İbni Melek, (Usûl-i fıkh) kitâbında, icmâ’ bahsinde diyor ki, (Bir zemânda yaşamış olan müctehidler, birşeyin nasıl yapılacağında, sözbirliğine varamamış, başka başka söylemişler ise, bunlardan sonra gelen âlimlerin bunların sözlerinden birine uyması lâzımdır. Başka dürlü söylemeleri câiz değildir, bâtıldır. Böyle olduğunu bütün âlimler sözbirliği ile beyân buyurmuşlar, icmâ’ hâsıl olmuşdur). Şimdi dünyânın hiçbir yerinde bir müctehid yokdur. Müctehid, ictihâd derecesine yükselmiş derin islâm âlimi demekdir. Şimdi yeryüzünde hiç müctehid bulunmadığını kendiliğimizden söylemiyoruz.
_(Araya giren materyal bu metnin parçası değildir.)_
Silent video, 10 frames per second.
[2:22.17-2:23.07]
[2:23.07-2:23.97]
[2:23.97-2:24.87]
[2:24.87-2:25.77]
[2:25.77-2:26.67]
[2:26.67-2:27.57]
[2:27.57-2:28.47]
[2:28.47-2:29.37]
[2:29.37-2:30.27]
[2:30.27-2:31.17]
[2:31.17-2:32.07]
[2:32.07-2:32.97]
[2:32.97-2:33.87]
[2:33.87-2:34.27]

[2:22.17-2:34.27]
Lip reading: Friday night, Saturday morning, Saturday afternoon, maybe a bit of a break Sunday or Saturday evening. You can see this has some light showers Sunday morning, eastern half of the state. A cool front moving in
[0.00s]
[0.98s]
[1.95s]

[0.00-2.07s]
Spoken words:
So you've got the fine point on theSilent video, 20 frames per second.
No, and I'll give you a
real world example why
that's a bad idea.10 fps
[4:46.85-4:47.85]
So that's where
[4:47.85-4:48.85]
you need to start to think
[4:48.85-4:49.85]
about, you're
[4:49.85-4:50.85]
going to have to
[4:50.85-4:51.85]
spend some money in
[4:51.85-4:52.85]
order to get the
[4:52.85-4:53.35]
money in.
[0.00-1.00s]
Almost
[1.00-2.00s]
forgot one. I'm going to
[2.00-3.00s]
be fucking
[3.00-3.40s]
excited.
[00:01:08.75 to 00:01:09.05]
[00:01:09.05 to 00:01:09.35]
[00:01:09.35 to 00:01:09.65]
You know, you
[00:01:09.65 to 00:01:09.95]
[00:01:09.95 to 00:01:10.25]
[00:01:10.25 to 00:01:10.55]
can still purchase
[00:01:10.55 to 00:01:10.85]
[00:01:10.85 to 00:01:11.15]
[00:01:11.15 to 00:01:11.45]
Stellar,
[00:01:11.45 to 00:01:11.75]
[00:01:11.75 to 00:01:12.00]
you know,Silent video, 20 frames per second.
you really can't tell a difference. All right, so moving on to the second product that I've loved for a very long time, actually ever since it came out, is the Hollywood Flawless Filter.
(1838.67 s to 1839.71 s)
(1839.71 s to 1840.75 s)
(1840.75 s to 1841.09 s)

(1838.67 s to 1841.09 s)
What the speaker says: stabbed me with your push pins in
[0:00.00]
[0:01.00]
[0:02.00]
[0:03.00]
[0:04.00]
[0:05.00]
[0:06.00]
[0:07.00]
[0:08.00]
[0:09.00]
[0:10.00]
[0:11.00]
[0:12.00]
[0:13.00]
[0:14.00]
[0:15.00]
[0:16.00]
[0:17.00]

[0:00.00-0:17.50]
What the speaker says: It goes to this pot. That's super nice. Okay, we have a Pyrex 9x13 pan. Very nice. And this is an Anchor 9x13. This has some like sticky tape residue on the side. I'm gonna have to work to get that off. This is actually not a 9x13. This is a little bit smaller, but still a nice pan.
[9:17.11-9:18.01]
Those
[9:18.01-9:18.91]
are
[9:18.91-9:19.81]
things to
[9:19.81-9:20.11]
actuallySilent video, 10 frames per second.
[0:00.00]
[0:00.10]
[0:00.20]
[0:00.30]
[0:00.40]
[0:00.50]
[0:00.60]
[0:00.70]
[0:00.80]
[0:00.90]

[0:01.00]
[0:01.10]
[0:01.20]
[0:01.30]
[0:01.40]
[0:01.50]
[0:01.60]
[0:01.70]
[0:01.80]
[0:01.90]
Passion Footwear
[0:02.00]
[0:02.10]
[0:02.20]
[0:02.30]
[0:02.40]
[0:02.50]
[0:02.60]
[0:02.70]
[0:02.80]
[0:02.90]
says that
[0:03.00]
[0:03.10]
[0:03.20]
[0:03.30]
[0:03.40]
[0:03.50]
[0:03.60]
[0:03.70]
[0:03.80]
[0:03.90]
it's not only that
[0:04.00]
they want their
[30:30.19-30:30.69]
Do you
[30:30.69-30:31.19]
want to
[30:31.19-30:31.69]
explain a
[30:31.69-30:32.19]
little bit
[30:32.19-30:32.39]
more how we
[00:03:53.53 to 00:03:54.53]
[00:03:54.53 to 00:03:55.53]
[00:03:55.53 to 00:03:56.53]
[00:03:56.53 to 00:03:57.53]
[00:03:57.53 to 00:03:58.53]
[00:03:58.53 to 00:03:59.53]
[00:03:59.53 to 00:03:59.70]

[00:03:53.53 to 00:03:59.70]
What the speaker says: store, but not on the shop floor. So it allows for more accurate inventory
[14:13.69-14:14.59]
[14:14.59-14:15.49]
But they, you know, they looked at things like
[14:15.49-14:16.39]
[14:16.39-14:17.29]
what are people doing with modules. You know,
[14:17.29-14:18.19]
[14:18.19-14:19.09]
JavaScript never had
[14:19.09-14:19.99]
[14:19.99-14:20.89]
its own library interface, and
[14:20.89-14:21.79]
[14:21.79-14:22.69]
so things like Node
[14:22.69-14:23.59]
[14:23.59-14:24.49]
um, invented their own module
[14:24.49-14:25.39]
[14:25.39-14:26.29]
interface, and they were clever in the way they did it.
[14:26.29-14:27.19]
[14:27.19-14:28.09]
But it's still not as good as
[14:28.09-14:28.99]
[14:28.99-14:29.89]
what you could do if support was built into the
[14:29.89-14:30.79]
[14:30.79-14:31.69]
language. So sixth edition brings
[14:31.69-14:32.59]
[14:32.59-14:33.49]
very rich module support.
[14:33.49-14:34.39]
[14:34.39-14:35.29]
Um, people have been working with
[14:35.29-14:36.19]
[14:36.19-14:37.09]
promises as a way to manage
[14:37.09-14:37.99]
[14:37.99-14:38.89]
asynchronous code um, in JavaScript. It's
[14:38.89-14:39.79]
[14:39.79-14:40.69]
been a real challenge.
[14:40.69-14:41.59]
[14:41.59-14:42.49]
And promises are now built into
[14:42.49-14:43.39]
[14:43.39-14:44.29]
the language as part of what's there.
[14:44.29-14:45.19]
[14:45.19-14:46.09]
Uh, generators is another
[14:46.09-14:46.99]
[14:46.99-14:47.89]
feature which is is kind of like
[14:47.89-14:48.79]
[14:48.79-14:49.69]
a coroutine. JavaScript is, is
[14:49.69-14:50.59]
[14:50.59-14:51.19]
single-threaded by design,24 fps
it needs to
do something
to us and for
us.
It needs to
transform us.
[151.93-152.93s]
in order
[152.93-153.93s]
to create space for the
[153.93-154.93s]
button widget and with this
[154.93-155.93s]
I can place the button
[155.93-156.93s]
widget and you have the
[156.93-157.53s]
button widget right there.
Bunu bütün âlimler, Mevdûdînin yalancı şâhid yapmağa kalkışdığı şâh Veliyyullah-ı Dehlevî hazretleri de bildiriyor. Meselâ, İbni Âbidîn, Dürr-ül-muhtârdaki, (müezzinlerin çok bağırmaları, nemâzlarını bozar) yazısını açıklarken, Resûlullahın “sallallahü aleyhi ve sellem” vefâtından dörtyüz sene sonra (Kıyâs) kalmadı. Ya’nî kıyâs yapan derin âlim kalmadı. Bir işi, başka işe benzeterek hükm çıkarabilecek (Mutlak müctehid) kalmadı buyuruyor. Evet her yüz senede bir ictihâd derecesine yükselmiş olan derin âlimler, ya’nî müceddidler geleceği hadîs-i şerîfde bildirilmişdir. Bu müceddidler, (Mezhebde müctehid)dir. Bunlar kıyâslar yapmak, yeni ictihâdlarda bulunmak vazîfesini üzerine almamışlar, bulundukları mezhebin imâmlarının ictihâdlarını tâzelendirmeğe, halkı irşâd etmeğe çalışmışlardır. Yeni ictihâdlara ihtiyâç olmadığını görmüşler, Ehl-i sünnet bilgilerini kuvvetlendirmeğe ehemmiyyet vermişlerdir. Müctehid olmıyan her müslimâna (mukallid) denir. Şimdi yeryüzündeki bütün müslimânlar, mukallidiz. Bir mukallid, ne kadar âlim olursa olsun bunun bir iş üzerinde, önce gelmiş müctehidlerin bildirdiklerinin dışında ayrı bir ictihâdda bulunamıyacağı, İbni Melekin “rahmetullahi teâlâ aleyh” bildirdiği, yukarıda yazılı sözbirliğinden anlaşılmakdadır. (Ümmetim, dalâlet üzerinde birleşmez) hadîs-i şerîfi, âlimlerin bu sözbirliğinin hidâyet olduğunu, doğru olduğunu göstermekdedir.